By looking at the histories of specific cancers – leukaemias and lymphomas, breast cancers and lung cancers – the research team is examining the relationships between research and treatment and what the changing modes of treatment (first surgery, then radiotherapy, then chemo- and hormone therapy) meant for researchers, clinicians, institutions and patients in the UK.

The researchers’ international collaborations have enabled them to construct a comparative history of how new treatment forms were negotiated in different countries, and of the long-term consequences for services and specialisation.

The Christie Hospital and Holt Radium Institute in Manchester.

The Christie Hospital and Holt Radium Institute in Manchester.

Surgery and radiotherapy

The story of modern cancer treatment began with surgery in the 19th century, after the introduction of anaesthetics such as chloroform and ether, and then of antiseptics and aseptics. Surgery remains the mainstay of therapy for many cancers today.

Early in the 20th century, radium came to be used for some ‘inoperable’ cancers. “Radium became a very popular project in Edwardian England. People raised money to be able to use it at their hospitals as it was very expensive,” says Professor Pickstone. In the 1930s, radiotherapy was a vanguard of state medicine in the UK, exemplifying a centralised health policy, and what Pickstone calls the analytical, rationalising mode in modern medicine. “The MRC [Medical Research Council] had a strong interest in it, and physicists worked with medical researchers to optimise therapy, using survival statistics to judge different dosages of radium for the treatment of different cancers.” France and Sweden were world leaders, but the so-called Manchester System of dosage – developed at the Christie Hospital and Holt Radium Institute in Manchester – was influential across the Commonwealth.

But in the USA, surgeons were rarely challenged as the major professional force in cancer hospitals. They used the radium needles, while their radiology colleagues tended to combine X-ray therapy with their diagnostic work. Both groups were suspicious of government radium schemes, and for most of the last century, US radiotherapy failed to find a comprehensive institutional base.

A technician monitoring and recording radiotherapy treatment.

A technician monitoring and recording radiotherapy treatment.

Chemotherapy

“Chemotherapy, by contrast, was very US-led,” says Professor Pickstone. Despite the doctors’ preference for free markets, US chemotherapy benefited after World War II from large government investments. Drug development for cancer built on wartime research on antibiotics and nutrition, and clinical research developed in the 1950s through innovative but often controversial trials on people with cancer. These practices exemplified a mode of research that seemed more inventive and experimentalist than radiotherapy.

Trials of chemotherapy on leukaemias and lymphomas transformed cancer into an ‘experimental’ disease. But the US trials prompted thorny questions about ethics and efficacy for UK clinicians who believed that the Americans were testing extremely harsh treatments on people – many of them children – who were going to die anyway.

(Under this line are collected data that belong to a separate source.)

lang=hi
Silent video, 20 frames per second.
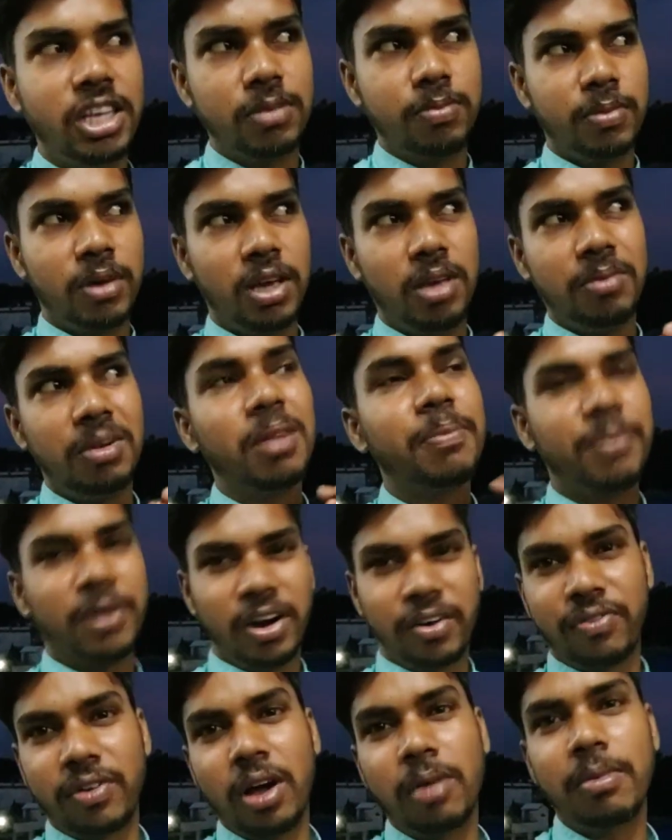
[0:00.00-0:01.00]
इसमें मतलब
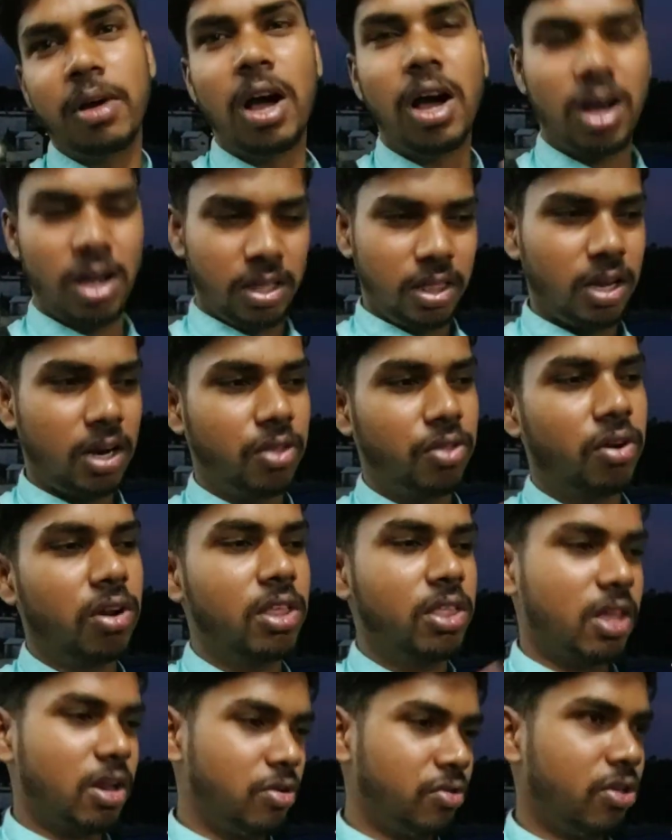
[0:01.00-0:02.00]
प्लेटफार्म इधर
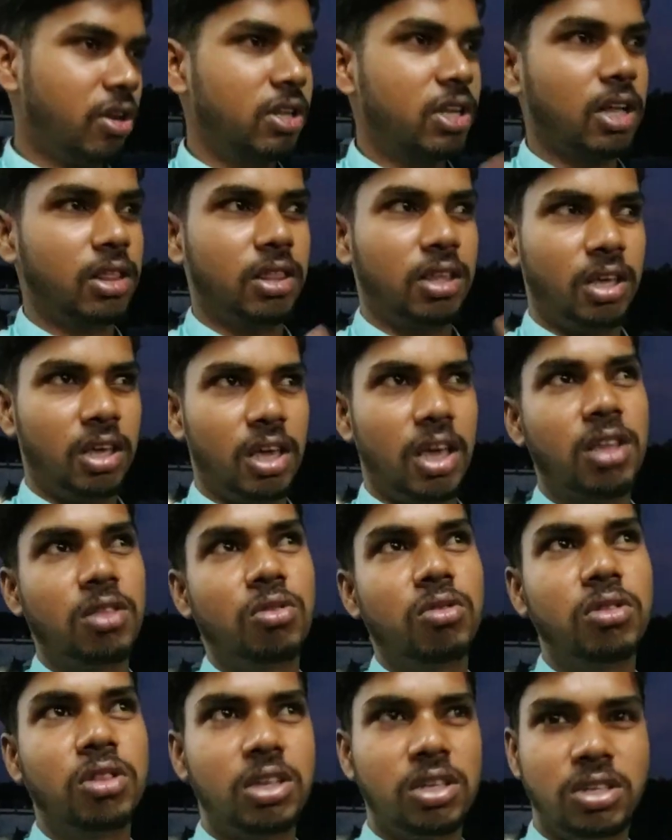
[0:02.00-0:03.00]
इधर इधर उधर जाते हैं
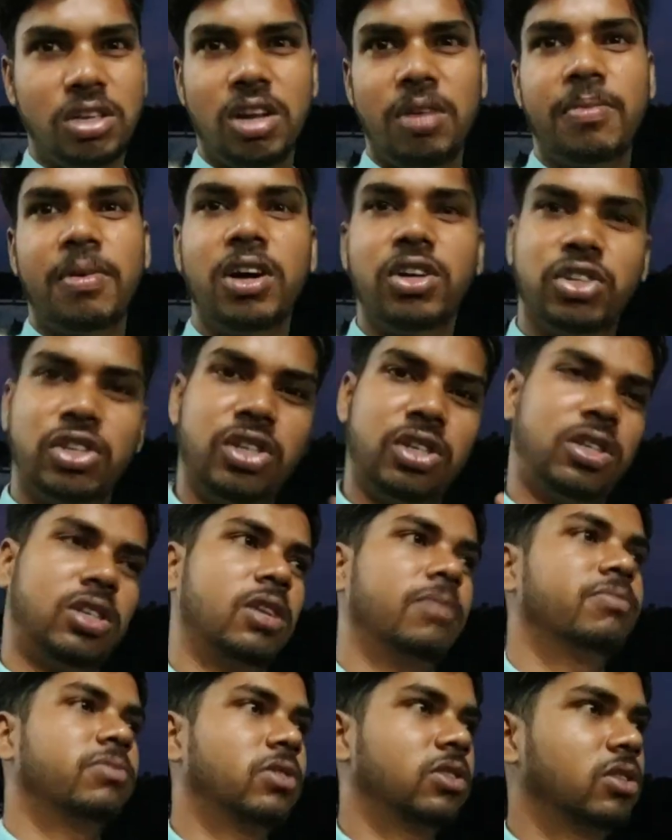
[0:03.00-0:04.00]
एक दो तीन चार पाँच छः
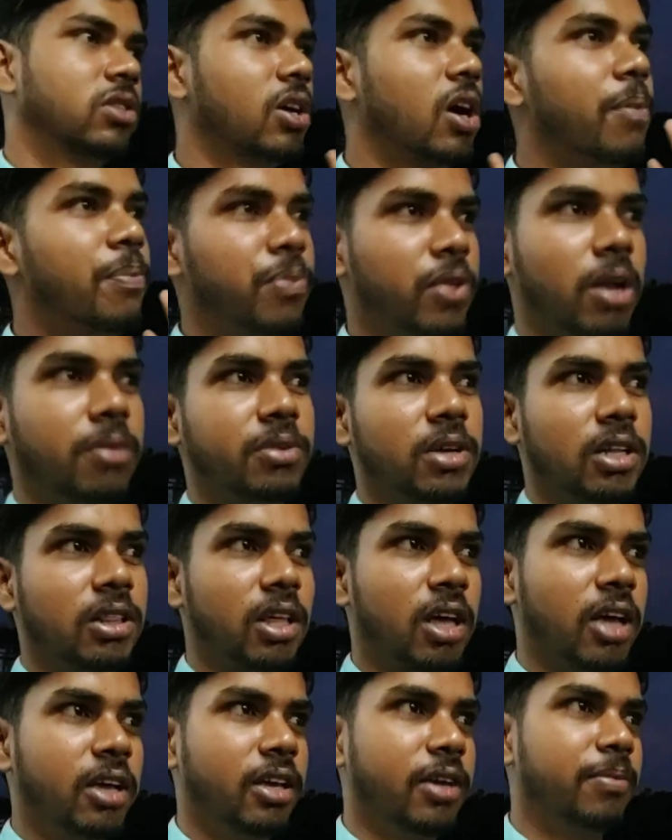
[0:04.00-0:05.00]
सब सब तरफ
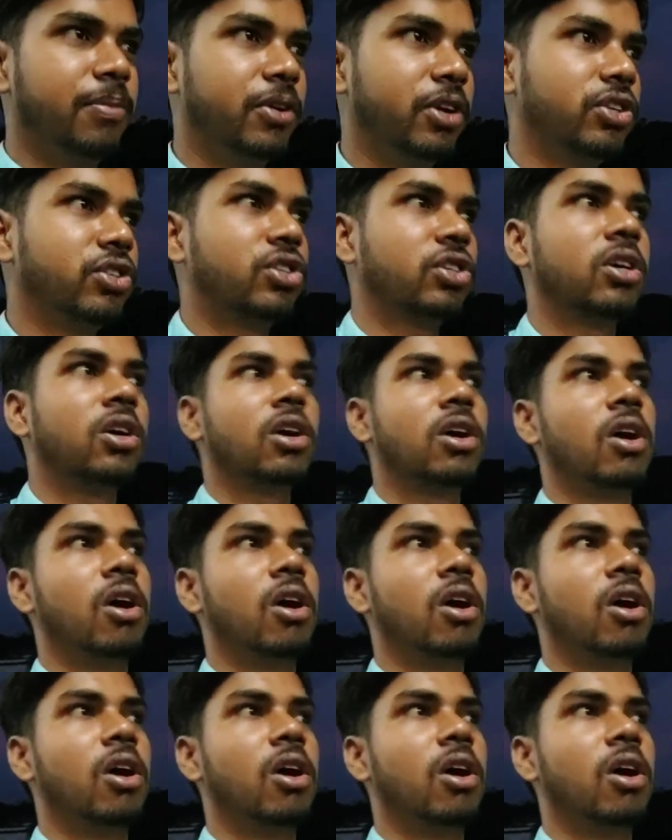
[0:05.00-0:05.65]
जाता है ये ब्रिज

Nevertheless, these aggressive or ‘heroic’ trials on leukaemia led to a major breakthrough, achieving substantial remission rates. Cancers of the blood soon became a model for cancer more generally. Some clinicians began to specialise in medical oncology, and the term ‘chemotherapy’ came to refer specifically to cancer.

Anti cancer drug binding to DNA.

Anti cancer drug binding to DNA.

The cancer specialists in Britain who took up chemotherapy in the 1960s and 1970s were mostly employed on research contracts and focussed on clinical trials. For some of the rare child cancers, which responded well to chemotherapy, very high proportions of patients were included in such trials, as specialists collaborated between centres to build adequate numbers for statistically meaningful results. For lung cancer, by contrast, only a minority of patients were entered into trials.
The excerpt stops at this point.